FERNANDO.— ¿No se iban a marchar ustedes juntos?

AMANTE.— Ahí está, que sí…, que no tengo más remedio que

marchar con ella, que los minutos van pasando. ¡Y que no sé qué hacer!

FERNANDO.— La gran aventura no se presenta más que una vez en la

vida. Usted la tiene ahora en sus manos. Piénselo bien.

AMANTE.— ¡Si pudiera quedarme solamente con los ojos!

FERNANDO.— Pero, ¿no era este momento lo que usted soñaba?

AMANTE.— Ah, soñar es otra cosa.

FERNANDO.— ¡Cora Yako es el amor, los barcos, los países

lejanos!…

AMANTE.— Pero, qué países, Fernando. Llenos de peligros horribles:

los mosquitos verdes…, las fiebres intestinales…, ¡los cónsules!

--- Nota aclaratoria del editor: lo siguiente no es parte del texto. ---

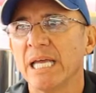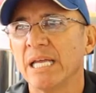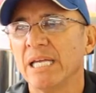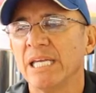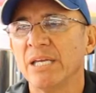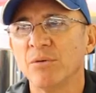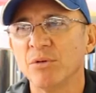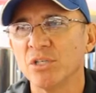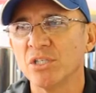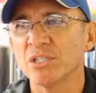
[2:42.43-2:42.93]

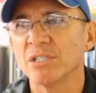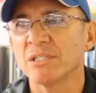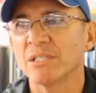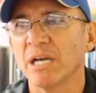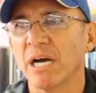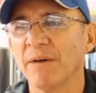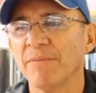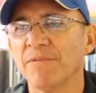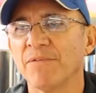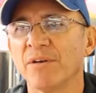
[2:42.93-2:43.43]
he was
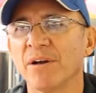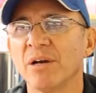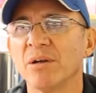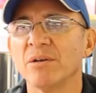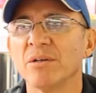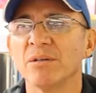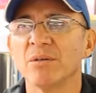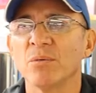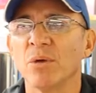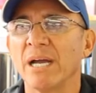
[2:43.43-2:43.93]

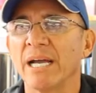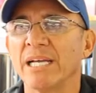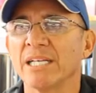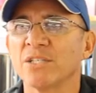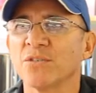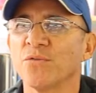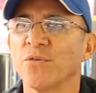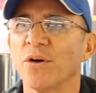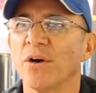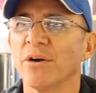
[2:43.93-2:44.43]
upfront
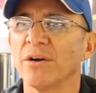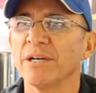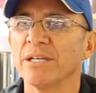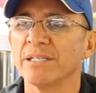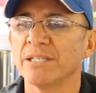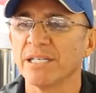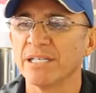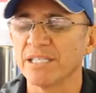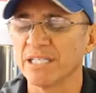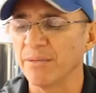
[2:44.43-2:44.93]
as far
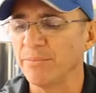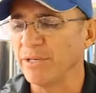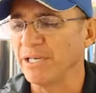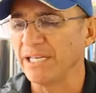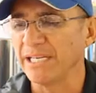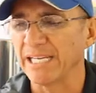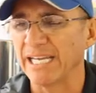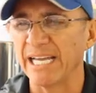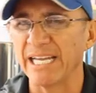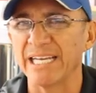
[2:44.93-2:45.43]
as us
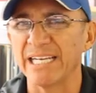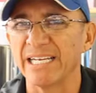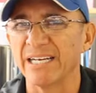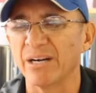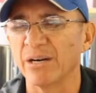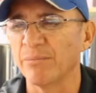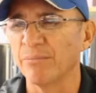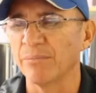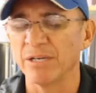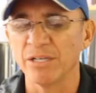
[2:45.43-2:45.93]
communicating,
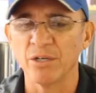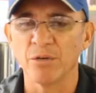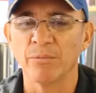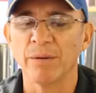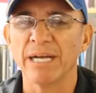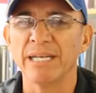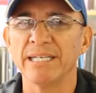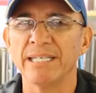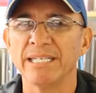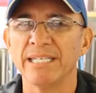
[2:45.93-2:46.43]
you know,
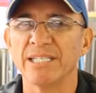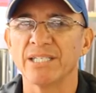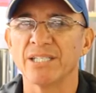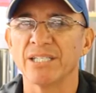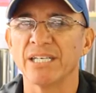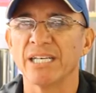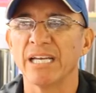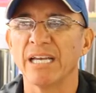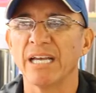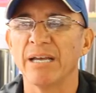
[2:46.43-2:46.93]
my needs
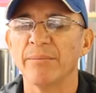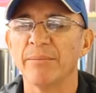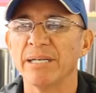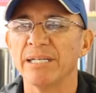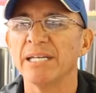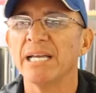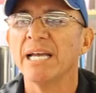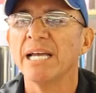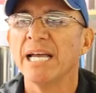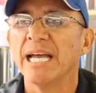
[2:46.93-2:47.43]
to him
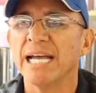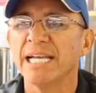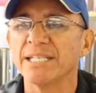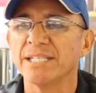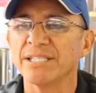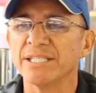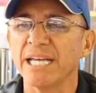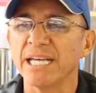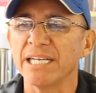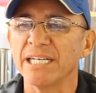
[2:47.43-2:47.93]
and
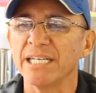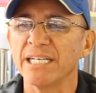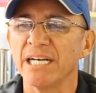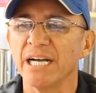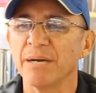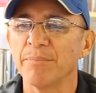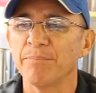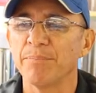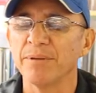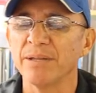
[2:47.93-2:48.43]
setting
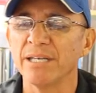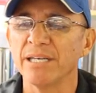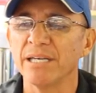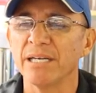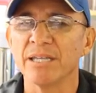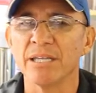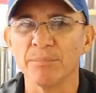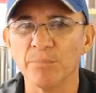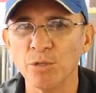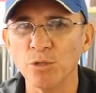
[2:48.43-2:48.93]
up
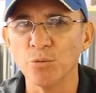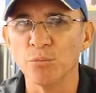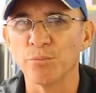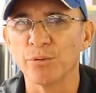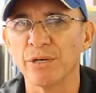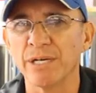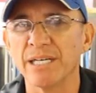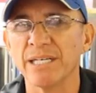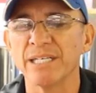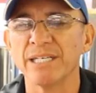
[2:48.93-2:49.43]
the
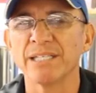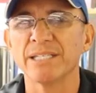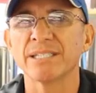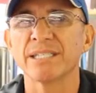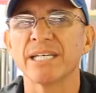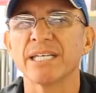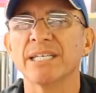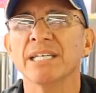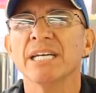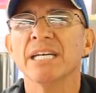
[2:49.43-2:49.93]
blueprints
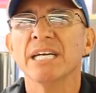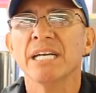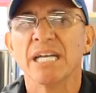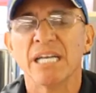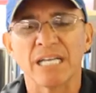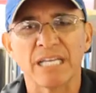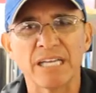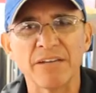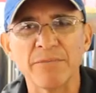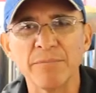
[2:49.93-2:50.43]
and
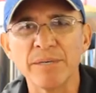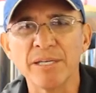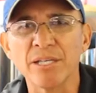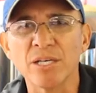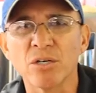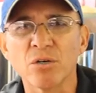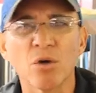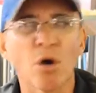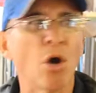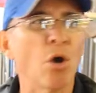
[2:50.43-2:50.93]
giving me
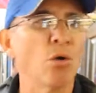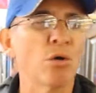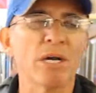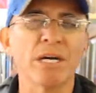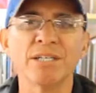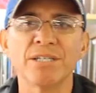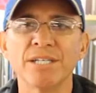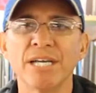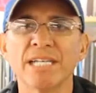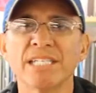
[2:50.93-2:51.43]
the quote,
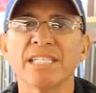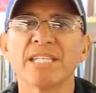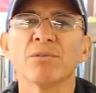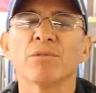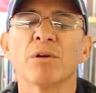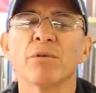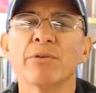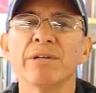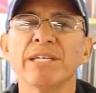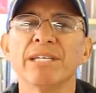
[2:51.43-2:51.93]
adjusting
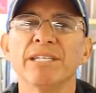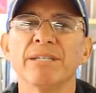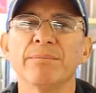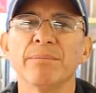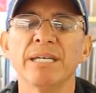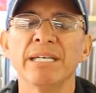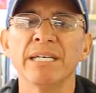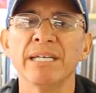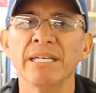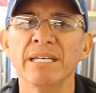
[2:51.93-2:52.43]
where we need to
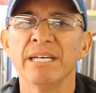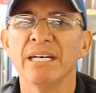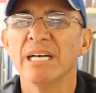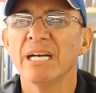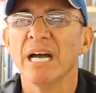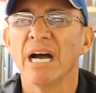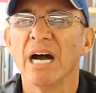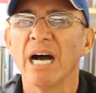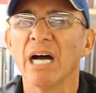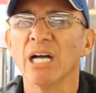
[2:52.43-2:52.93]
be,
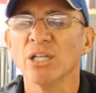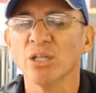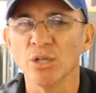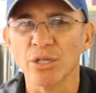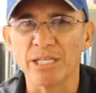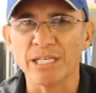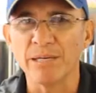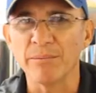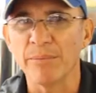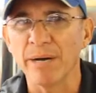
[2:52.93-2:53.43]

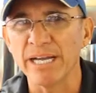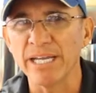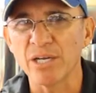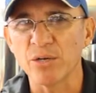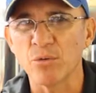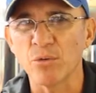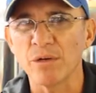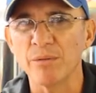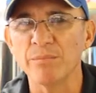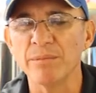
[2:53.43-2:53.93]
looking at my
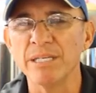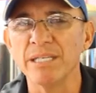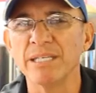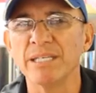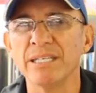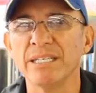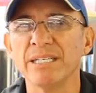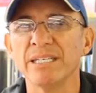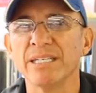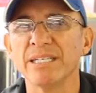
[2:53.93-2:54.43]
equipment
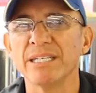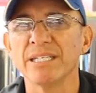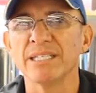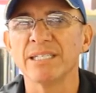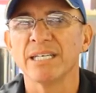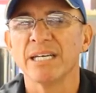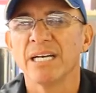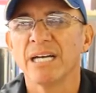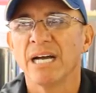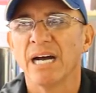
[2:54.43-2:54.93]

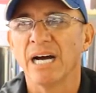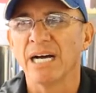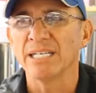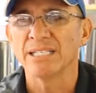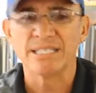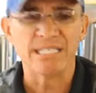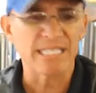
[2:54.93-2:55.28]
needs, us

FERNANDO.— ¡Es la India de los dioses! ¡El Japón de los héroes y

los amantes!

AMANTE.— No puedo…, no puedo…

(Se sienta, desfallecido.)

FERNANDO.— En ese caso, hay otra solución. Renuncie a la Cora

Yako auténtica. Quédese con la que usted ha soñado. Y dedíquese a

escribir.

AMANTE.— ¿A escribir?

FERNANDO.— Sí: es otra forma de heroísmo. Las novelas nunca las

han escrito más que los que son incapaces de vivirlas. ¿Qué sueldo tenía

usted en el banco?

AMANTE.— Nada; doscientas cincuenta pesetas.

FERNANDO.— Yo puedo ofrecerle quinientas en el periódico, y

vacaciones pagadas. ¿Quiere usted encargarse de la página de viajes y

aventuras?

AMANTE (Ilusionado).—¿Cree usted que serviré?

FERNANDO.— ¿Por qué no?

AMANTE.— Es que yo no he salido nunca de mi casa de huéspedes.